Changing my plate – to have more energy

A couple of weeks ago I shared my journey with changing my diet and moving to a clean eating approach. I also had the lovely Katie Rainbird from Katie 180 undertake an analysis of my food intake for one day which you can read here.

Together we also offered the same opportunity to readers of Planning With Kids. We were blown away with the response and while I can’t guarantee will get to all of them this year, Katie has been busy working on many of the submissions already and we will publish as many as we can.

It is not possible for Katie to cover off everything in these posts. The aim is for her to find some small things you can change to what you are putting on your plate to help you achieve your current goal for your eating habits.

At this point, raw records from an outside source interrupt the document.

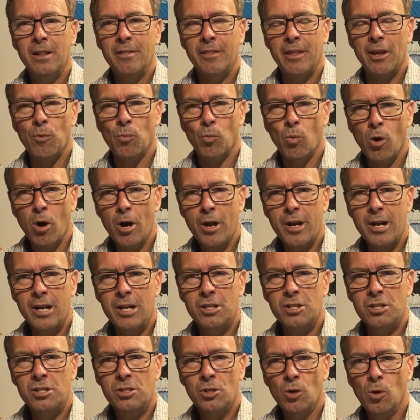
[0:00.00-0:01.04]
they wanted
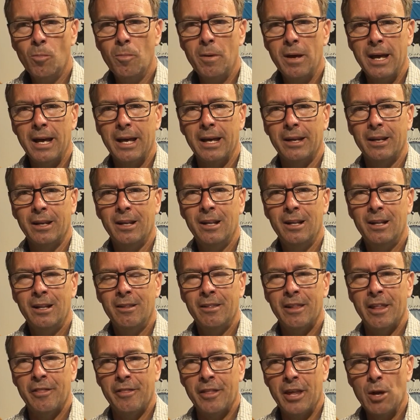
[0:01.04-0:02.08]
it so bad
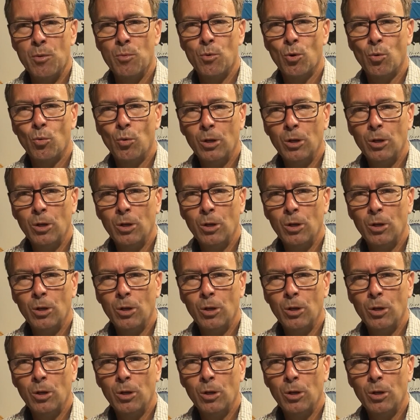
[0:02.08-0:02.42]
that they were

Changing my plate – my day

image_katieKatie Rainbird (AKA Katie180) is a Sydney-based Nutritionist who is just as likely to be found jogging as she is baking. She is a mother to two, a keen home cook, prefers to get around in her workout gear and has a major passion for the written word. You can learn more at www.katie180.com.au.

Katie reviewed what the reader Michelle submitted that they ate in a 24 hour period. This is what Katie had to say about her day:

What is your current goal with your eating habits?

Have more energy – to skip the afternoon slump. To boost immunity (recovering from Glandular Fever), to lose some weight but still have fuel for fitness (starting the Couch to 5 K running program as soon as well enough post Glandular Fever). To help with mood (mild depression – flat low mood, low in energy)

When you say glandular fever, do you mean that you are currently suffering chronic fatigue? If so the afternoon slump may be more than just an afternoon slump.
Breakfast
Home – Today: half cup raw muesli with half a banana and some pecans and almonds added, glass of Smart Milk (low fat)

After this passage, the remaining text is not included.